Snap-confine issue when trying to run hello-world snap on a 3.4 kernel

@abeato and myself are trying to test out snap-confine to make sure that it is working on a 3.4 kernel with both apparmor and seccomp turned off in the kernel’s config since confinement just isn’t going to work on such an old kernel. We’re using the updated version of snap-confine from this PR: https://github.com/snapcore/snapd/pull/3243

What we’re seeing is the following output when running hello-world from the hello-world snap:

test@localhost:~$ /snap/bin/hello-world cannot open mount namespace of the init process (O_PATH): No such file or directory

This seems to be the line that prints this error but am wondering if anyone has any thoughts on what we might be missing from either our kernel config or how we’re mounting the filesystem for the device target?

I guess the problem here is that / isn’t mounted with --make-rshared as that is also what the code linked suggests. For Ubuntu Core this should be normally done by the initramfs or systemd but it could be that there are a few problems with the 3.4 kernel. Leaving that for @zyga-snapd to comment. According to https://git.kernel.org/pub/scm/linux/kernel/git/stable/linux-stable.git/tree/Documentation/filesystems/sharedsubtree.txt?h=linux-3.4.y shared-subtree support should be in 3.4

1 Like

It actually goes forward with kernel in master. But, there are other issues, see https://github.com/snapcore/snapd/pull/3300

Just to quote what I said in the PR:

The second issue is most likely caused by the use of a 3.4-based kernel (patched) that doesn’t support fchdir(2) on a file descriptor obtained with open(2) using the O_PATH flag. We are confirming it now.

https://github.com/torvalds/linux/commit/332a2e1244bd08b9e3ecd378028513396a004a24 works as expected, thanks @zyga-snapd !

And now getting :wink: :

$ hello-world cannot bind-mount the mount namespace file /proc/1602/ns/mnt → hello-world.mnt: Invalid argument support process for mount namespace capture exited abnormally

Working on that now

Great, can you add the strace for this please?

@zyga-snapd: https://pastebin.canonical.com/187995/

So this fails on [pid 1760] mount("/proc/1755/ns/mnt", "hello-world.mnt", NULL, MS_BIND, NULL) = -1 EINVAL (Invalid argument)

I kind of suspect that we’re missing more kernel patches.

This is what we’ve applied to the kernel so far: https://lists.linuxfoundation.org/pipermail/containers/2012-November/031023.html

I think there may be a separate patch that relates to using bind mounts to capture namespace objects. I really think that at this stage you should have a kernel person look at that though.

1 Like

@shrirang @timchen119 : any thoughts here?

You can also experiment with simple tools like mount and nsenter to see if this part of the kernel works.

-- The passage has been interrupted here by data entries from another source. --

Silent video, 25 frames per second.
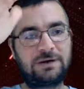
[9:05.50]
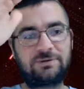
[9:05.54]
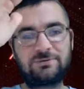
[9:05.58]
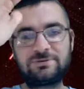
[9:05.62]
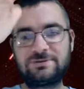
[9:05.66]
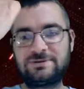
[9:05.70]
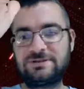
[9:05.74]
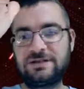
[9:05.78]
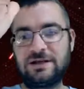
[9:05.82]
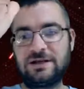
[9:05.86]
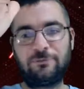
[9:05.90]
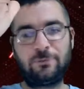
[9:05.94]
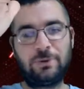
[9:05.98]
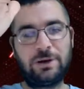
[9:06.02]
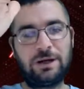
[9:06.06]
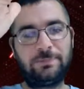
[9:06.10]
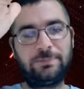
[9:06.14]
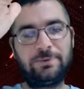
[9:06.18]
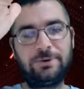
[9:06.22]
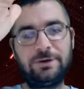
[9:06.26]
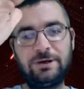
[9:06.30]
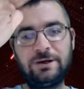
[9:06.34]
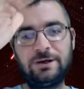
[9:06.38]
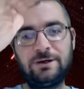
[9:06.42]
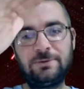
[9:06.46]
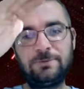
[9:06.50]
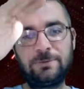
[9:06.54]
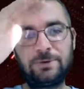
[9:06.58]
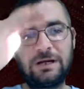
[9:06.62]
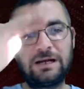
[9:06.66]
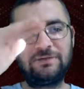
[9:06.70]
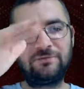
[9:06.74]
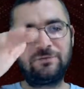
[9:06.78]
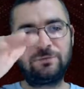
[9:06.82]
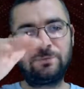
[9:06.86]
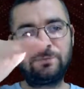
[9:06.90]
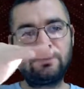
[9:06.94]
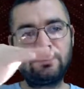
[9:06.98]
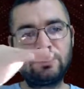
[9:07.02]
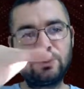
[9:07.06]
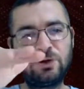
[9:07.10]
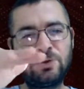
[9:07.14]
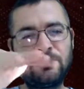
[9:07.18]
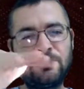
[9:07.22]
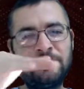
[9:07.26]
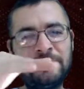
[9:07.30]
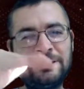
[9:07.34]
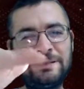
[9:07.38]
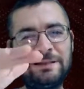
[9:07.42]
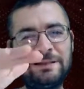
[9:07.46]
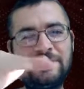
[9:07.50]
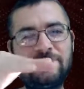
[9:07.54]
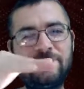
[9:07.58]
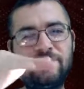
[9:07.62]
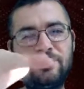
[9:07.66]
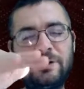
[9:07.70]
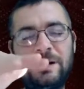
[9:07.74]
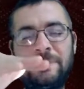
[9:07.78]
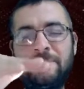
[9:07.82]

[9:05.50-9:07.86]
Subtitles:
stuff way up here. We're gonna have a little mid-level.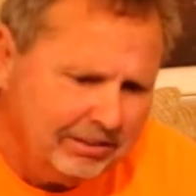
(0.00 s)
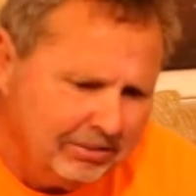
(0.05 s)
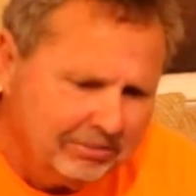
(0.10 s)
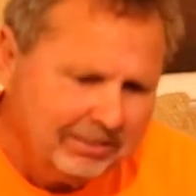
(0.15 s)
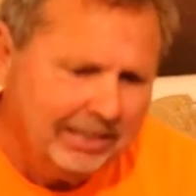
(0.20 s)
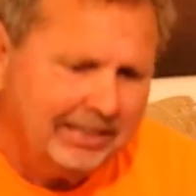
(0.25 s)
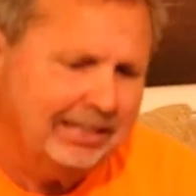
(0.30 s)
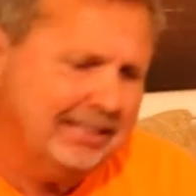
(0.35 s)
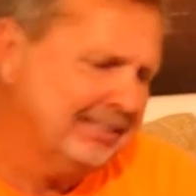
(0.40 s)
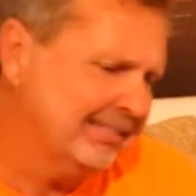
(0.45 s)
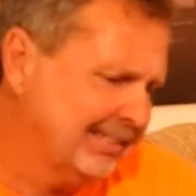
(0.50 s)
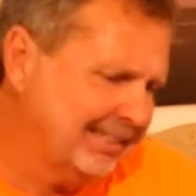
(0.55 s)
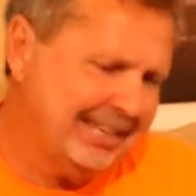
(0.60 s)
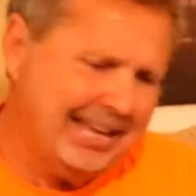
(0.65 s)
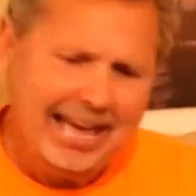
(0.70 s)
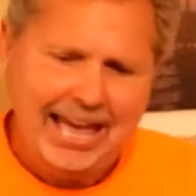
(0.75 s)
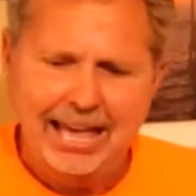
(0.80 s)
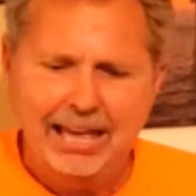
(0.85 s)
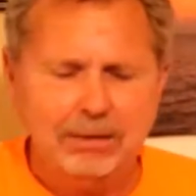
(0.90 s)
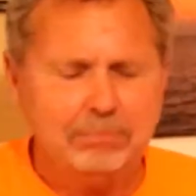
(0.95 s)
you okay? He said,
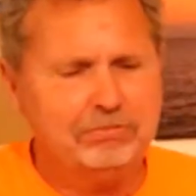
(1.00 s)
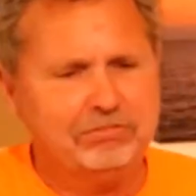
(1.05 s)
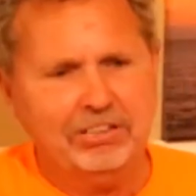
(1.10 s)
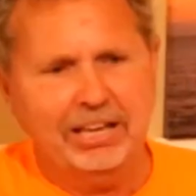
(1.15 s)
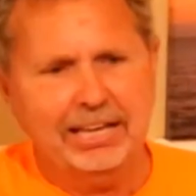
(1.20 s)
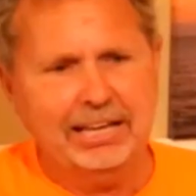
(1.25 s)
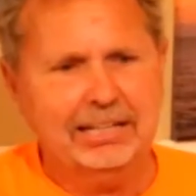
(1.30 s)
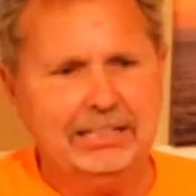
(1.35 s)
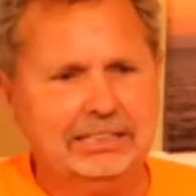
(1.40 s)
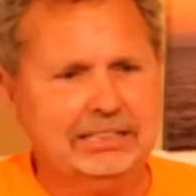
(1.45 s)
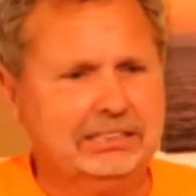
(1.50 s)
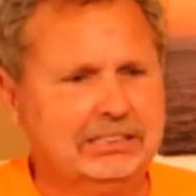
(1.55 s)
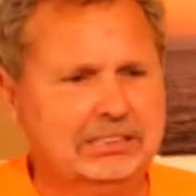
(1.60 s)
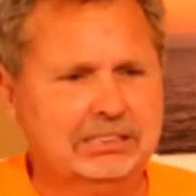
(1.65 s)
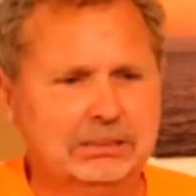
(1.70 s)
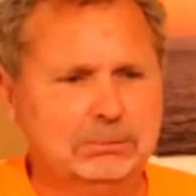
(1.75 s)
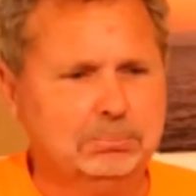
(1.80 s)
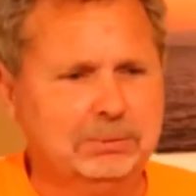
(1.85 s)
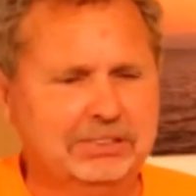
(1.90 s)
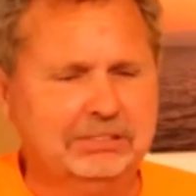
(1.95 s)
yeah, I'm fine. He
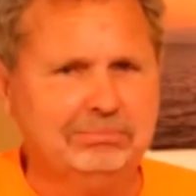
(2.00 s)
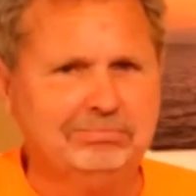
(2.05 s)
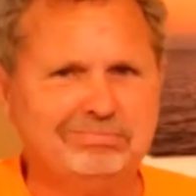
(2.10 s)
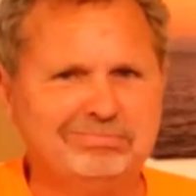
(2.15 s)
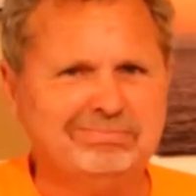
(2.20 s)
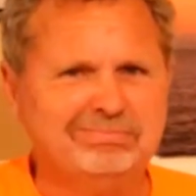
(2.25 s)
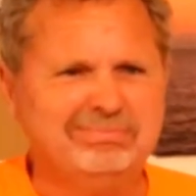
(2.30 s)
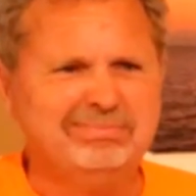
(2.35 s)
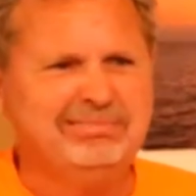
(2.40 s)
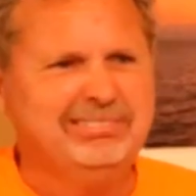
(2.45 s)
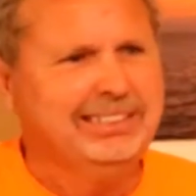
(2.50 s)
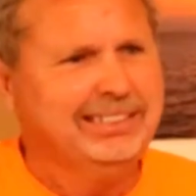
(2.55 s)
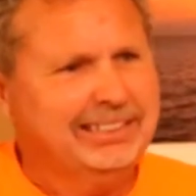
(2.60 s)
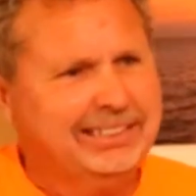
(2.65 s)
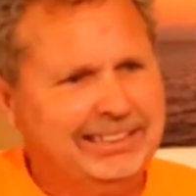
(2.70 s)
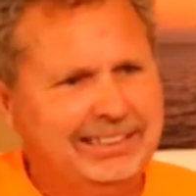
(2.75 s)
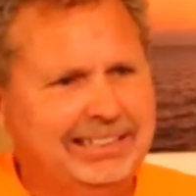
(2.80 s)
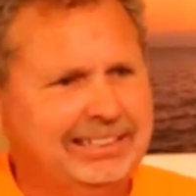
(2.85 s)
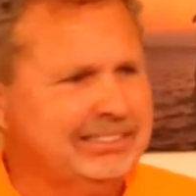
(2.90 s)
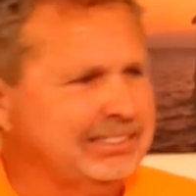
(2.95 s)
says, but
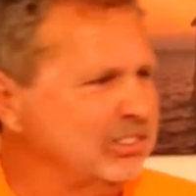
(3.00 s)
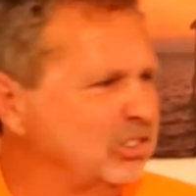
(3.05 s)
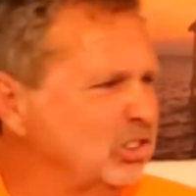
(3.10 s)
let the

If it works with nsenter let me know and we can look for anything that snap-confine can learn and do differently.

1 Like

Sounds good, thanks @zyga-snapd

@zyga-snapd, this code is interesting: http://stackoverflow.com/questions/34783391/why-i-couldnt-use-mount-bind-proc-pid-ns-mnt-to-another-file-in-ubuntu

Running it in the device:

$ sudo ~/test-mount
mount failed: Invalid argument
$ sudo ~/test-mount 1
mount ok

Ah, indeed. I’m aware of this but I forgot to mention (this is why snap-confine has the extra logic to fork and then capture the mount namespace of a process that unshared).

But why it is working if I run the sample code but not from snap-confine? :slight_smile:

1 Like

No idea, but if you look at snap-confine’s ns-support.c we do largely the exact same thing.

For some reason the kernel thinks that the failing mount would provoke a mount loop. Removing the check from

fs/namespace.c:do_loopback()

and with an additional hack to remove loading the seccomp profile in snap-confine, finally snap run says hello:

test@localhost:~$ hello-world
Hello World!

Of course removing a check is NOT a solution, but we are nearer now to the real fix…

Besides, I have enabled SECCOMP in the kernel, but anyway snap-confine is not able to load the seccomp profile. This needs further investigation.

As discussed on IRC, you need seccomp mode 2 which was introduced in 3.5.

Could we get a patch for snap-confine to allow for a system to disable seccomp and still have snap-confine be ok with this? This would be the equivalent patch to the one that @zyga-snapd already did for us when apparmor is disabled.